[net.micro.att] 1meg vs 2meg 7300

brahms@spp3.UUCP (Bradley S. Brahms) (01/27/86)

[}{]
At some point in the future, I plan to upgrade my 7300 to 2meg.  I would
like to know what type of difference in response to expect when I do the
upgrade?  Currently, when doing compilations with c, the 7300 seems to
do a lot of swapping.  I suspect that most of this will go away with
2meg.  Thanx for the comments.

			-- Brad Brahms
			   usenet: {decvax,ucbvax,ihnp4}!trwrb!trwspp!brahms
			   arpa:   Brahms@usc-eclc

dov@imagen.UUCP (Dov Isaacs) (01/31/86)

> [}{]
> At some point in the future, I plan to upgrade my 7300 to 2meg.  I would
> like to know what type of difference in response to expect when I do the
> upgrade?  Currently, when doing compilations with c, the 7300 seems to
> do a lot of swapping.  I suspect that most of this will go away with
> 2meg.  Thanx for the comments.
> 
> 			-- Brad Brahms
> 			   usenet: {decvax,ucbvax,ihnp4}!trwrb!trwspp!brahms
> 			   arpa:   Brahms@usc-eclc

Same difference as a Convergent MiniFrame upgrade from 1 to 2 Megabytes.
You are experiencing thrashing of memory pages - the system does not use
swapping, it has virtual memory.  Threshold for reasonable performance is
at least 1.5 megabytes!

vedm@hoqam.UUCP (BEATTIE) (02/03/86)

> You are experiencing thrashing of memory pages - the system does not use
> swapping, it has virtual memory.

Please explain the distinction between "thrashing" and "swapping".
Tom.
...!{decvax | ucbvax}!ihnp4!hoqax!twb

jsdy@hadron.UUCP (02/05/86)

In article <217@hoqam.UUCP> vedm@hoqam.UUCP (BEATTIE) writes:
> [ attribution MISSING! ]
>> You are experiencing thrashing of memory pages - the system does not use
>> swapping, it has virtual memory.
>Please explain the distinction between "thrashing" and "swapping".
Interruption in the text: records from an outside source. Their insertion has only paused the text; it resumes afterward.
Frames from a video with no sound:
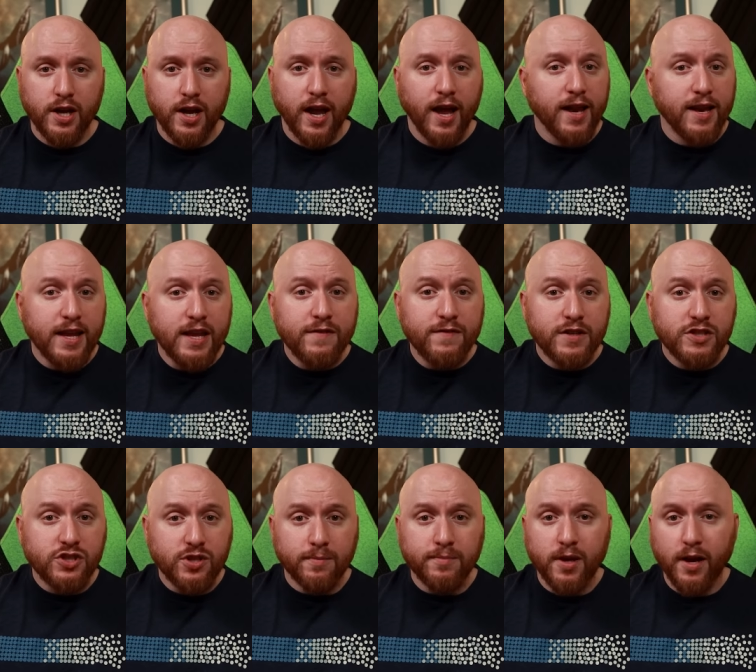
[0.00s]
and even
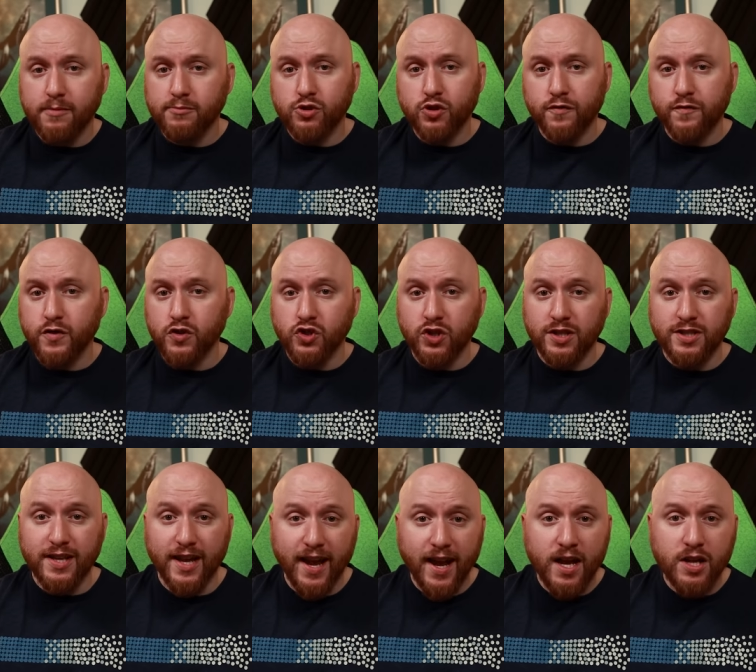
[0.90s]
sometimes refusing
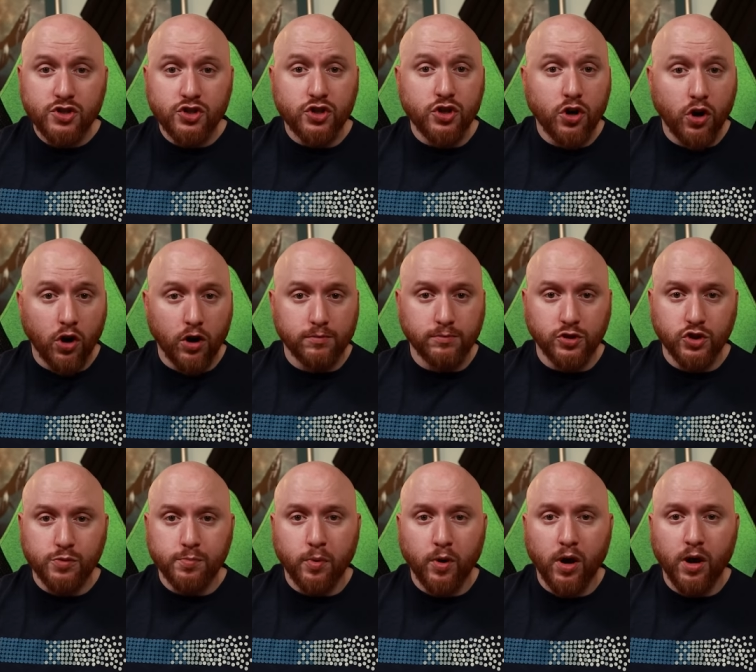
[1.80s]
to answer harmless
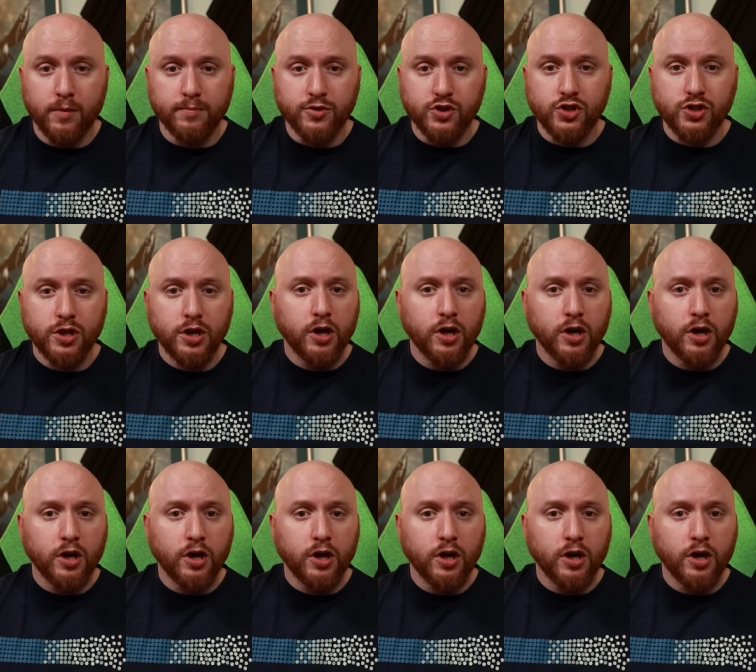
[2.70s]
prompts,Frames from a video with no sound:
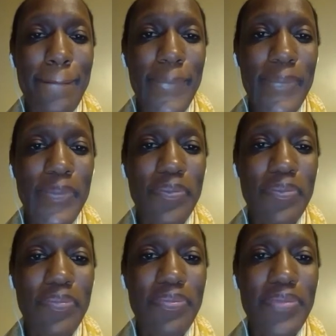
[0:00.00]

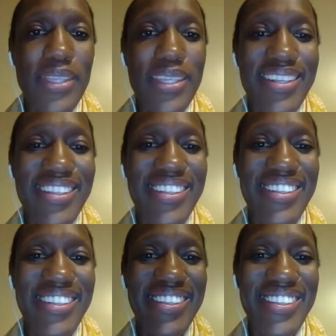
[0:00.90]

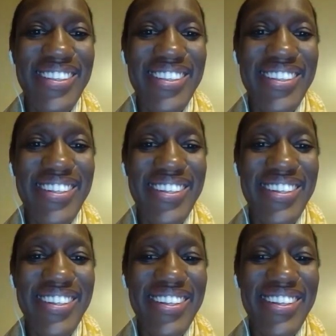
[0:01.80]

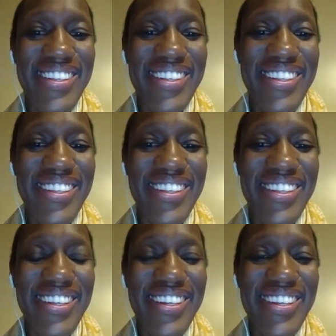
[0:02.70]

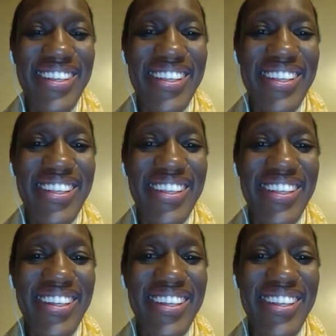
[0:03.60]

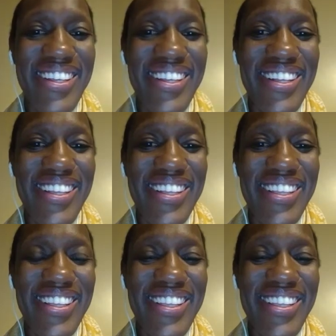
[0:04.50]

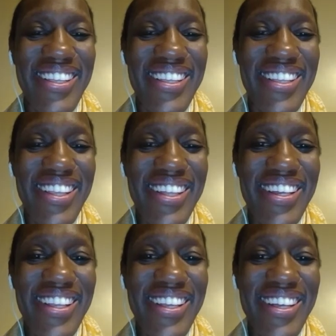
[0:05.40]

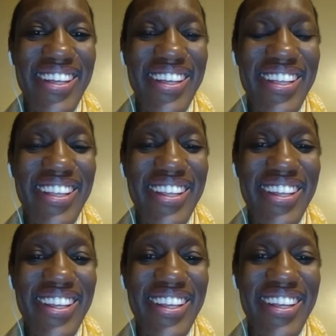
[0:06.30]

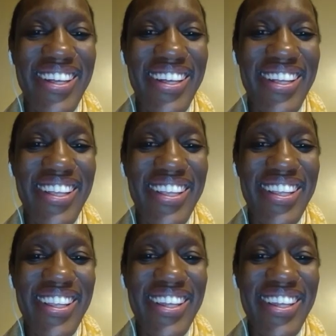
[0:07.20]
The person shown says nothing.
Not a "distinction" but an attribute.  Swapping is putting a whole
program out at a time from primary storage to secondary storage.
Paging, on the other hand, is putting a part out at a time:  the
advantage is that you can have the active part of more programs in
main memory at a time (theoretically).  When the system becomes so
swap-bound or page-bound that it is spending an inordinate amount
of time doing I/O for these functions, it is called "thrashing."
("Inordinate" can be 20-60%, depending on other factors.)

Most paging machines still swap some of the time.  I haven't looked
at s5r2.0 hard enough yet to determine whether this is true of it.